上野公園の東京都美術館(都美)で開催されている企画展『奇想の系譜展 江戸絵画ミラクルワールド』に行ってきました(~2019年4月7日)。
作品が展示されている絵師は岩佐又兵衛、狩野山雪、白隠慧鶴、伊藤若冲、曽我蕭白、長沢芦雪、鈴木其一、歌川国芳の8人。
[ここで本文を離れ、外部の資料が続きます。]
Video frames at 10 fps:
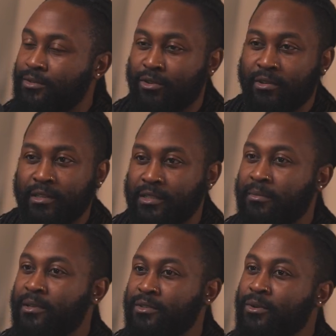Joyride is
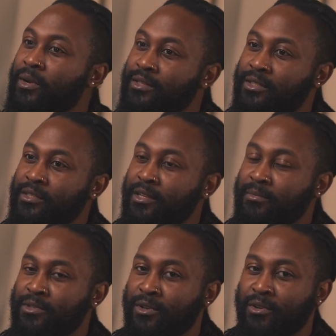similar to Quench in
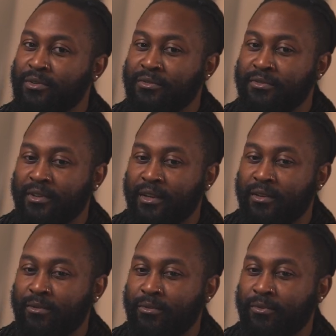terms of
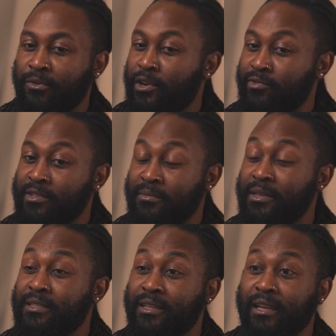voyeurism
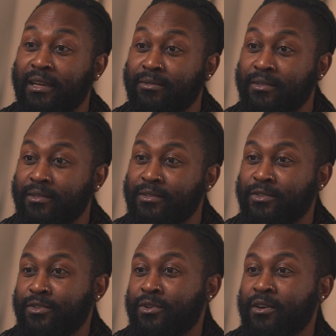isn't allowed.
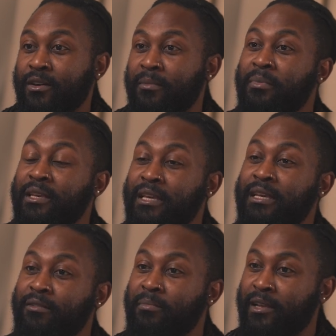So you can't be
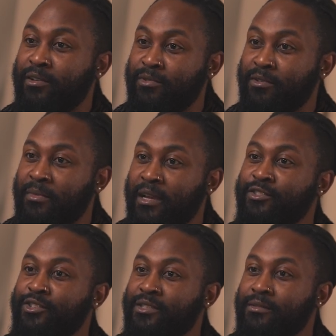in a playroom
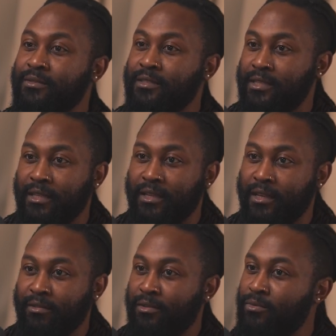and just sit
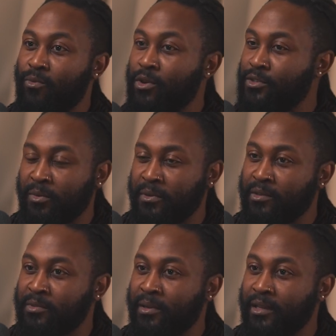there and watch someone
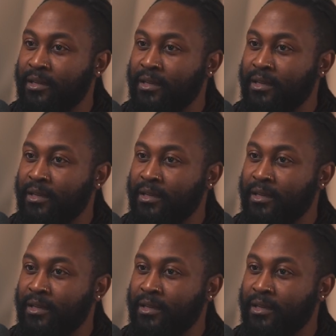else play.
織田信長の家臣・荒木信重の子である岩佐又兵衛から幕末浮世絵の国芳まで、約300年もの江戸絵画史の一側面が俯瞰できる展覧会です。
本展の礎となった『奇想の系譜』を著し、若冲ブームの仕掛人ともなった美術史家・辻惟雄さんを顧問に、江戸絵画史で光が当たらなかった絵師たちの作品を一堂に集め、紹介しようというもの。今でこそ評価も人気も高い若冲をはじめ、奇想天外・破天荒な画風で観る者を引きつける革命児たちの足跡をハイライトでたどります。
展覧会は若冲からスタートして、国芳で終わる構成。「奇想」を象徴するかのような画風のこの2人の導線が、案の定激しく混雑していました。
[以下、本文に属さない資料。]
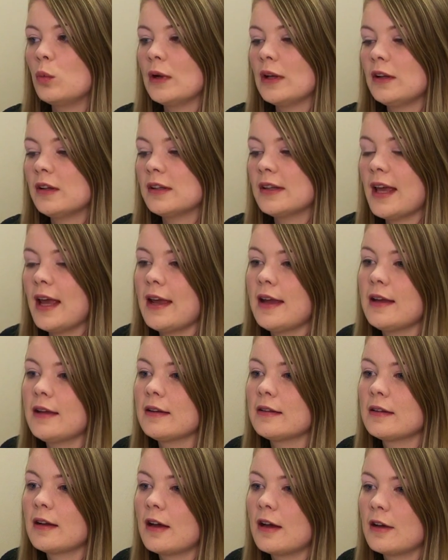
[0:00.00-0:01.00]
Will
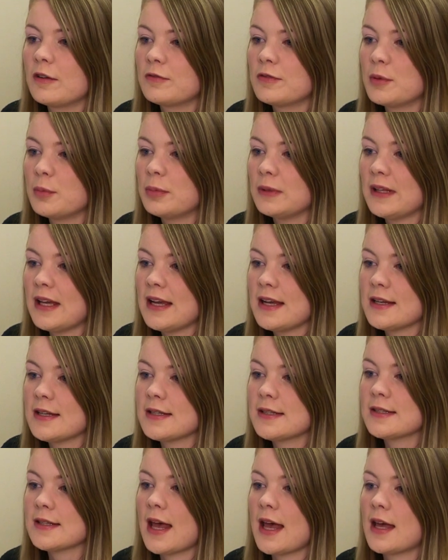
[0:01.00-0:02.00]
Cain of The Blaze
ぼく自身は、白隠慧鶴による『達磨図』が格好良かった。大判でない絵ですが、これを見つけられただけで来た甲斐があったというもの。横向きで墨一色だけ、なるほど一筆書きのような極めてシンプルな禅画。上には「どふ見ても」と書かれているようですが、何が「どう見ても」なのか。意味深でいろいろな答えがあるなぁと、しばし絵の前で佇みました。実は公式サイトでこの絵の一部が見られますが、できれば直に見てほしい。
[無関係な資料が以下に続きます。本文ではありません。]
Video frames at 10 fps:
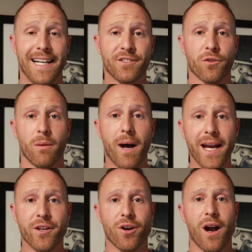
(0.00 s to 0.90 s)
As a
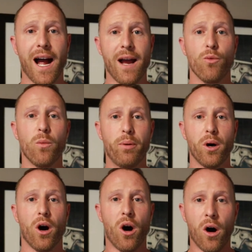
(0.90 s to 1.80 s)
reminder, I will
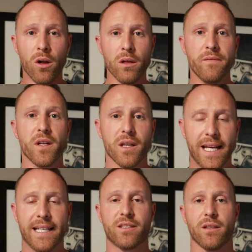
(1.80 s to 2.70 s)
put all of the
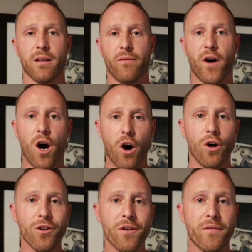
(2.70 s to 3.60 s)
links of
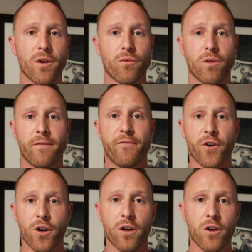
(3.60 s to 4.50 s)
all of the
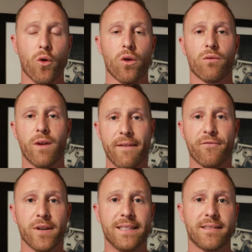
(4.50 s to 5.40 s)
referred or
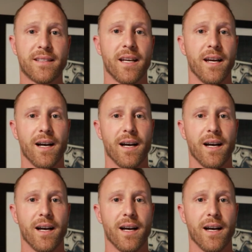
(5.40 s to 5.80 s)
referenced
江戸期絵師の世界は、豪放磊落でありながら緻密です。余分な要素を削いで大胆に描きつつ、リアルさも感じる曽我蕭白の屏風絵もあれば、農民の耕作や向けの相撲などを細緻に描いた狩野山雪の紙本着色もあり(山口晃画伯の作品を思い出させる)、全113点の作風の幅広さに感嘆させられました。
始まったばかりでもあるせいか、けっこうな人出。夕方16時以降に行くのが吉かもしれません。公式ツイッターに混雑情報も出ているので参考まで。会期中、展示替えもあるそうですから要チェックです。